Dead silence. The kids aren’t making eye contact because they’re intensely intent on fingering their smartphones.
Sherlock is aware that his speaking skills are on the same level as his cooking skills – bad, bad and worse. Nobody’s perfect, he keeps saying to himself as his “pep” talk puts a whole room full of 15-year-olds to sleep for the next hour. Hmm, maybe he could be the cure for FFI, muses Sherlock as he rushes off to his next ordeal, the post-doc lecture.

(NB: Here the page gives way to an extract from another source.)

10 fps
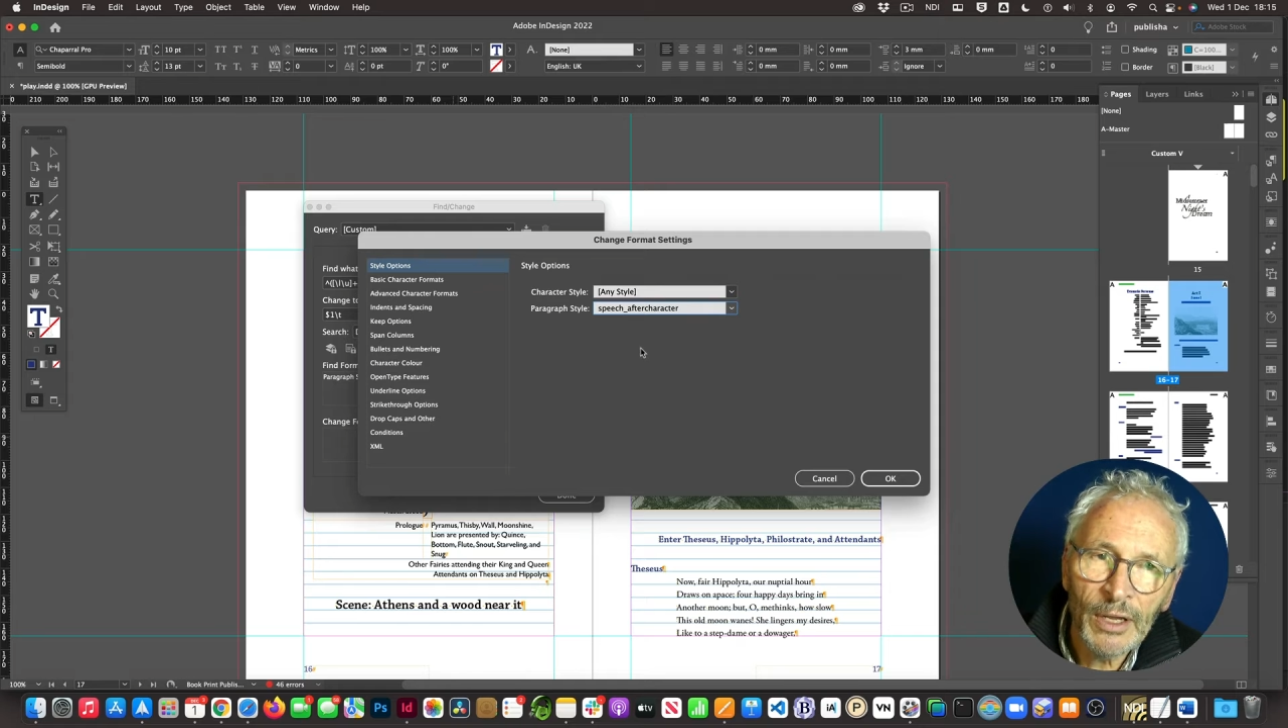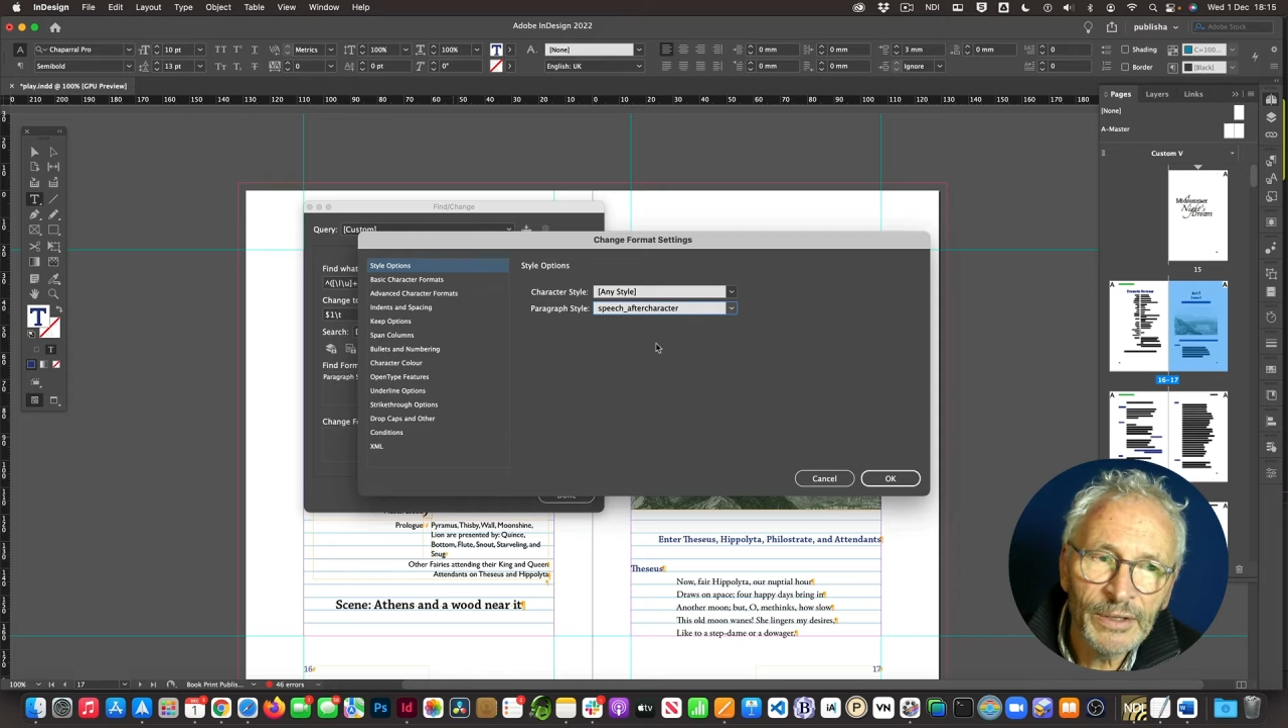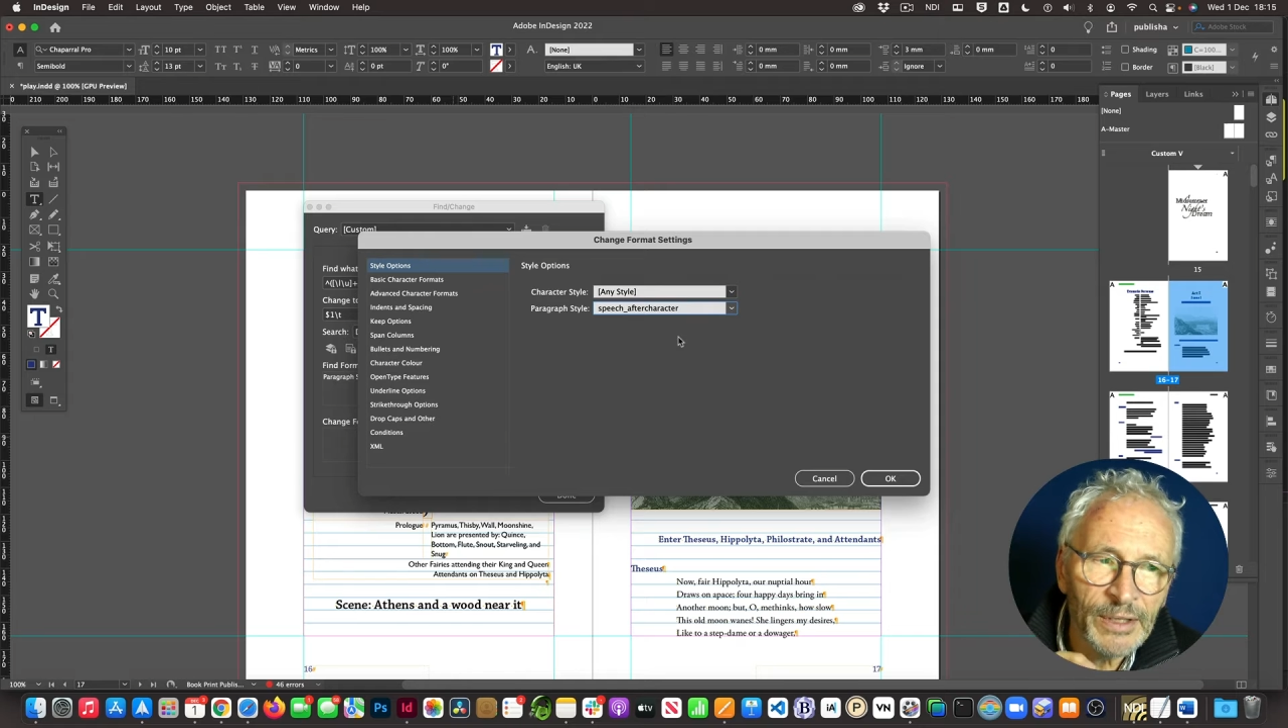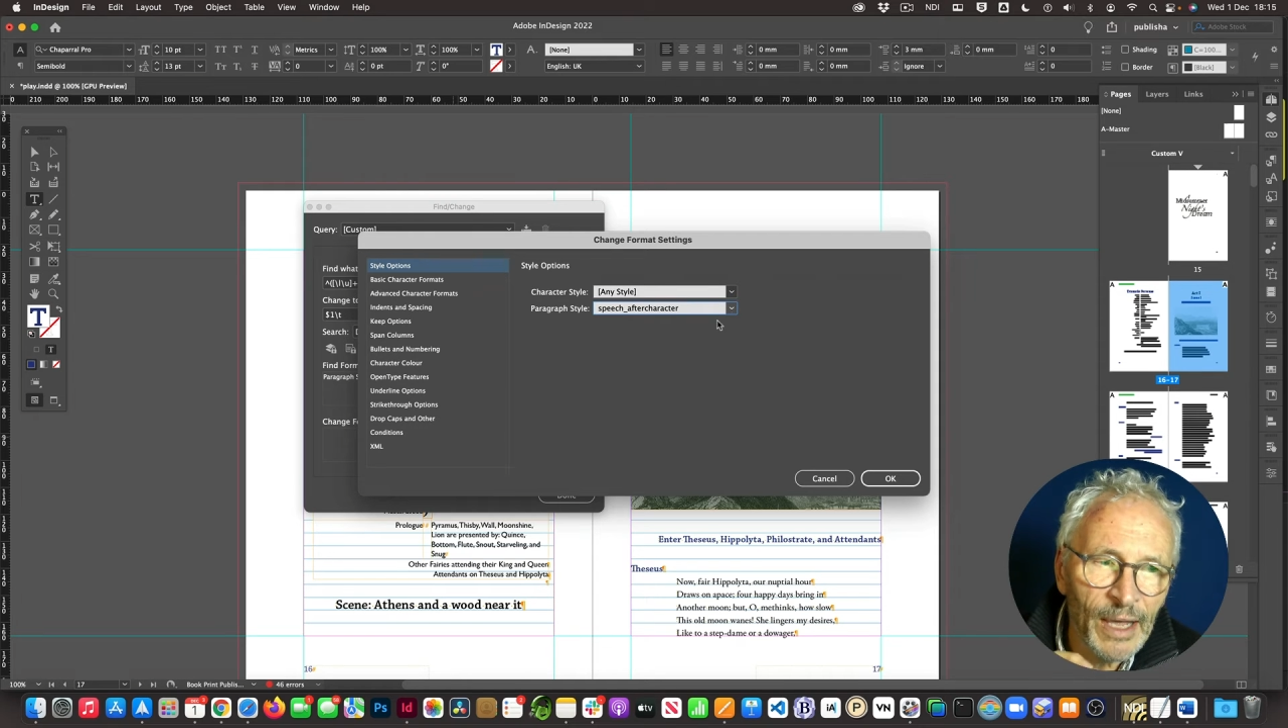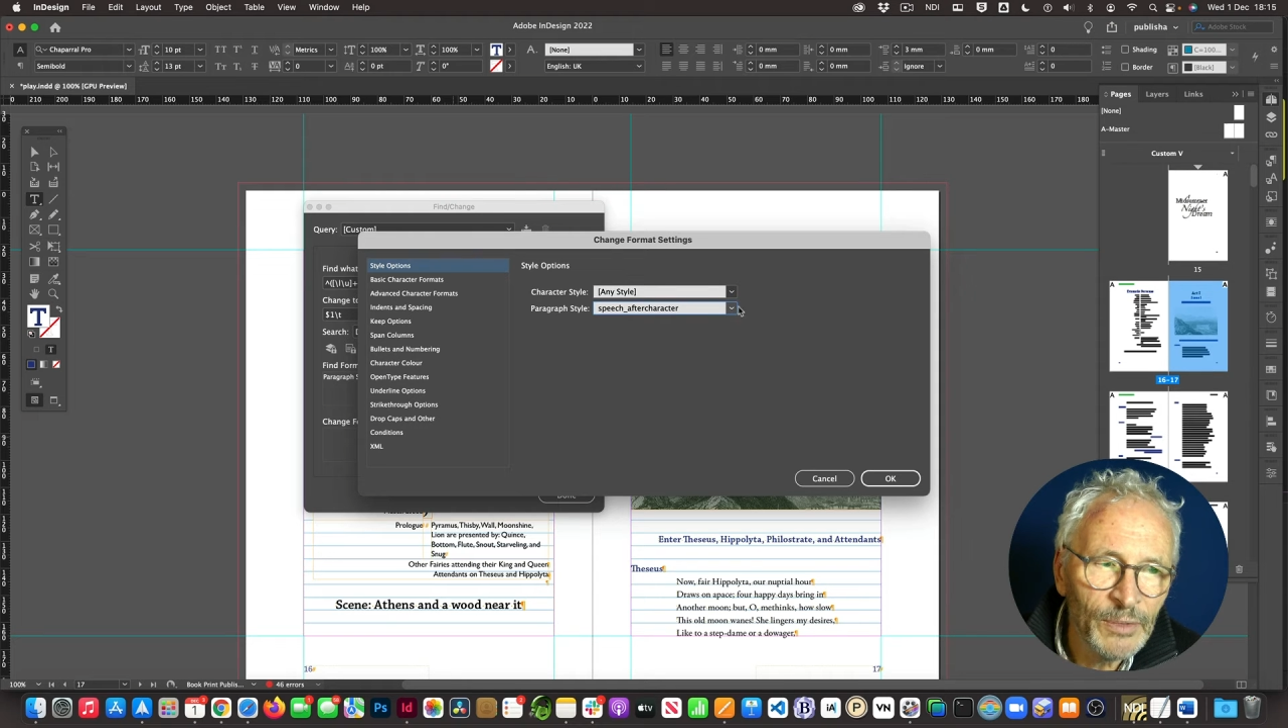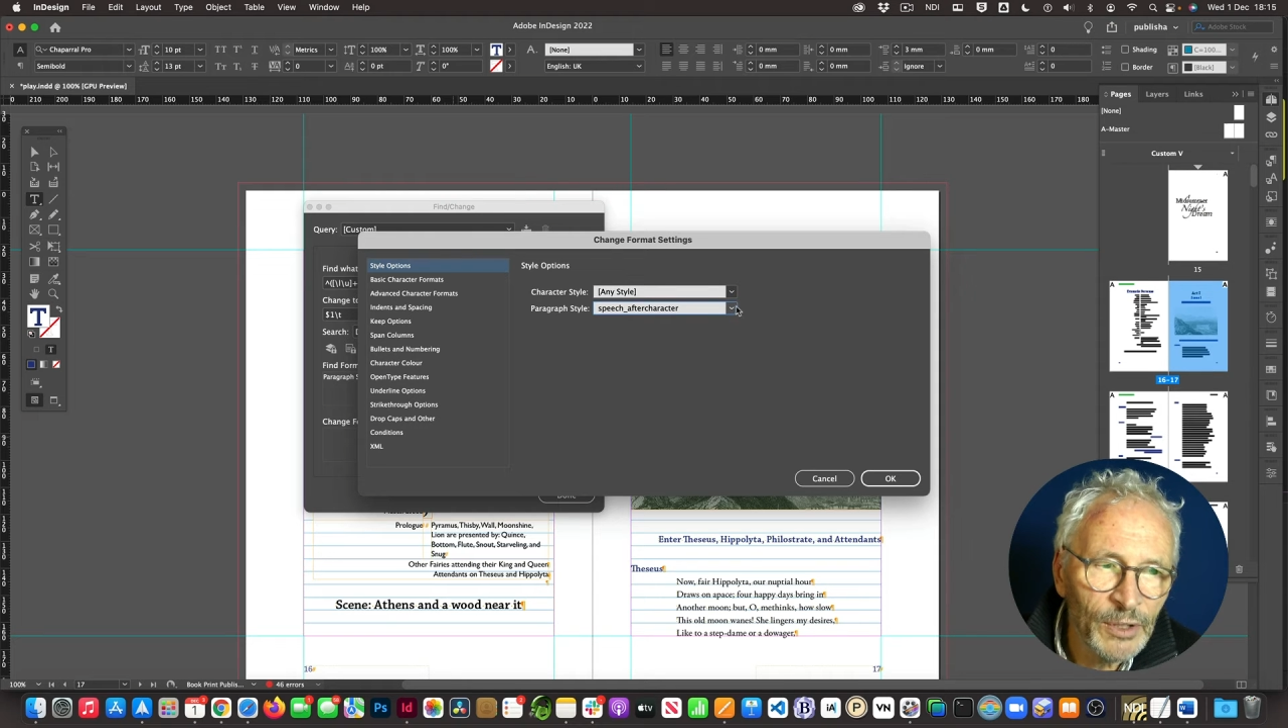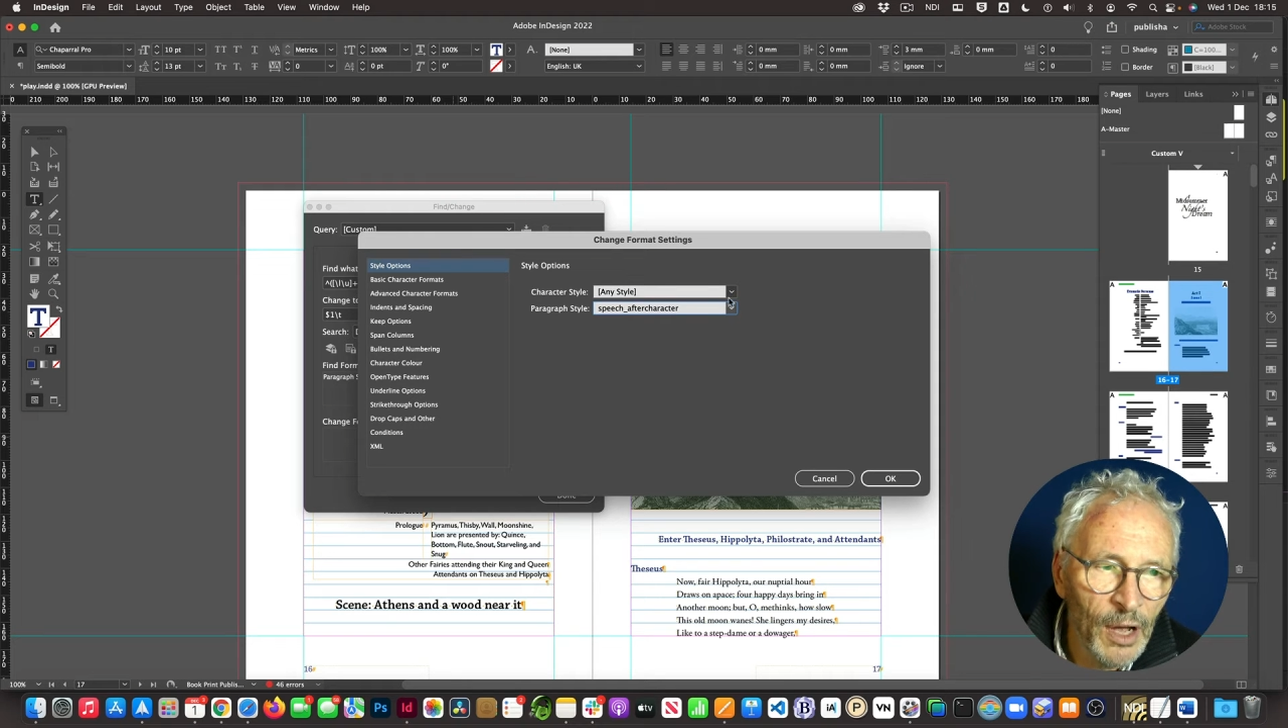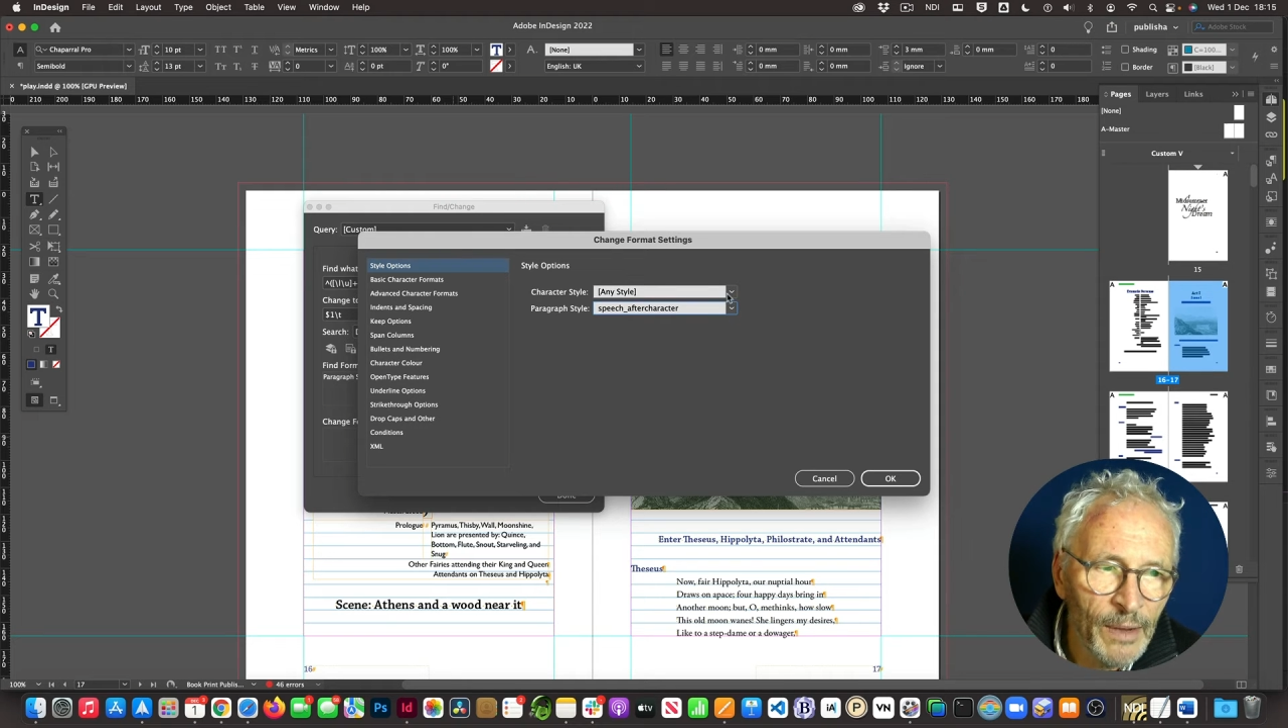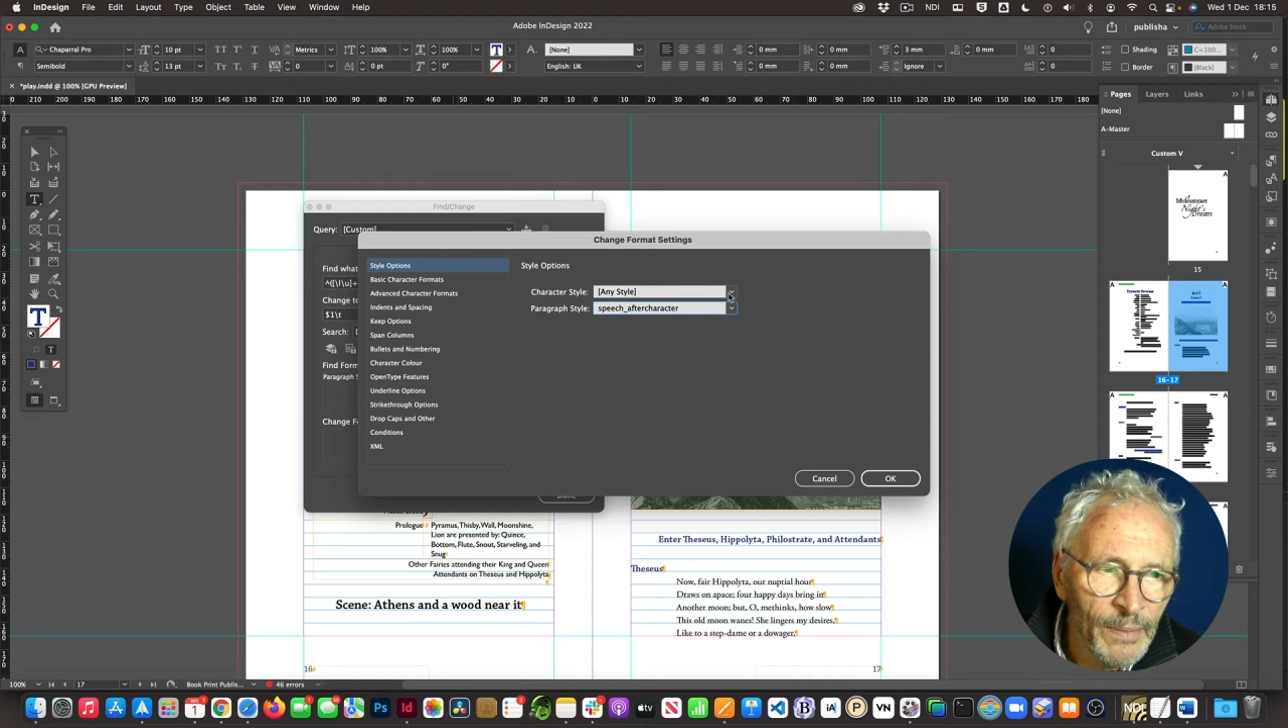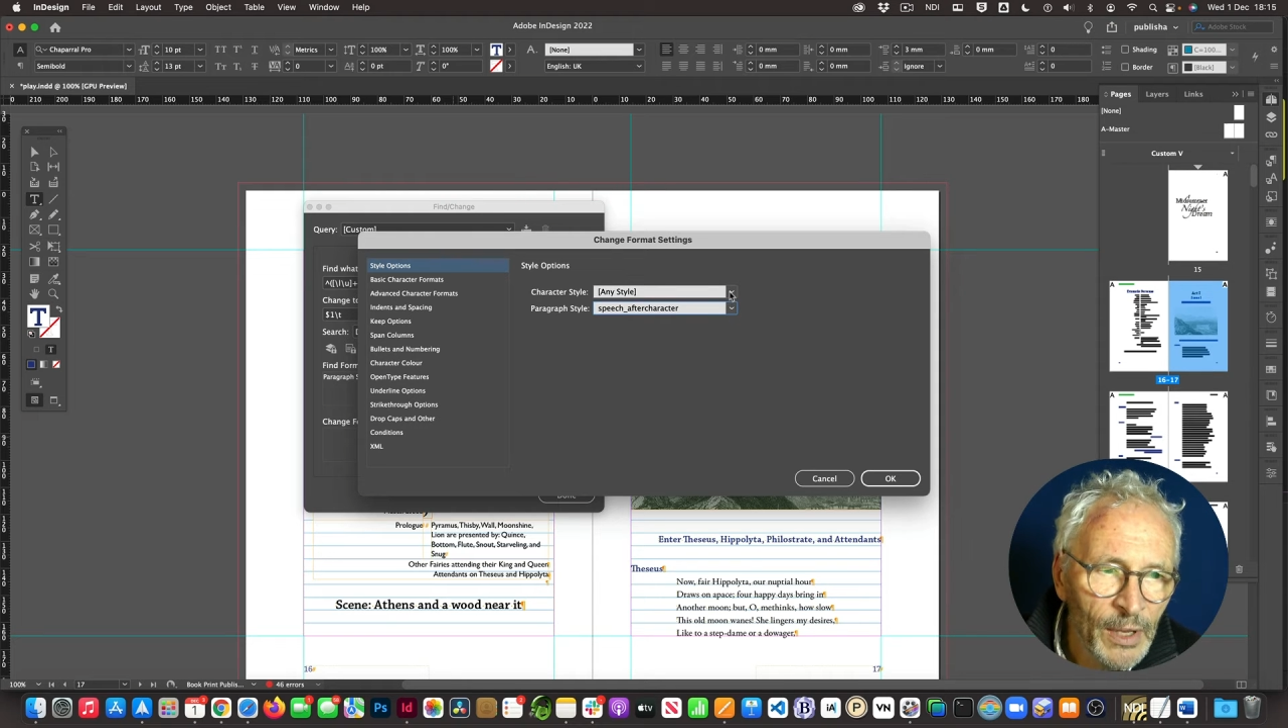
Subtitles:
same time.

Sherlock slinks into Room 25506-ABX for post-doc John Scopes’ talk on super bacteria with an attitude. Scopes drones on and on for the next two hours, PowerPoint-ing his way through genome sequencing, mitochondrial mashups and the microscopic architecture of antibiotics. Sherlock is at his wit’s end halfway through, pulls out his smartphone and starts playing a hot session of “Angry Birds.”
The next meeting is a marathon of NIH funders. Sherlock and five colleagues spend the next four hours deciding whether to fund projects such as a safe infant sleep outreach program and a biomedical training program. All worthy, Sherlock thinks, but all he wants to do is get back to his FFI research.
The meeting ends at 4. Sherlock remembers what the powers-that-be told him when he was applying for the NIH job. Regular hours. Steady pay. Working with brilliant people. And there’s more, they assured him. Yeah, Sherlock says to himself. Lots of after-hours fun doing research you were hired to do in regular hours. Sherlock unlocks the door to his lab, and his spirits soar. He’s home. Welcome to his world, where the low hum and buzz of the high-tech equipment signal: “Science is made here.” Dr. Sacco Vanzetti, Sherlock’s post-doc assistant, hears Sherlock’s steps and leaps out of his chair, waving a computer printout of lines and squiggles.
“Dr. Salk, Dr. Salk!” Vanzetti is so excited his voice hits a high-pitched squeak. “The sequencing of the FFI prion clearly shows the link to a mutation of the protein PrPC. It’s never been proved before, and WE’VE DONE IT!!” Vanzetti grabs Sherlock, who stands stock-still, transfixed with joy. Vanzetti and Sherlock whirl around the lab, occasionally colliding with lab tables piled with microscopes and all kinds of lab glassware, some of which tumbles to the floor with a loud smash. They soon collapse into chairs - exhausted. Sherlock looks at his watch. It’s 6 p.m. He smiles. Eureka! Victory! In spite of its inauspicious beginnings, it’s another day well spent at the NIH.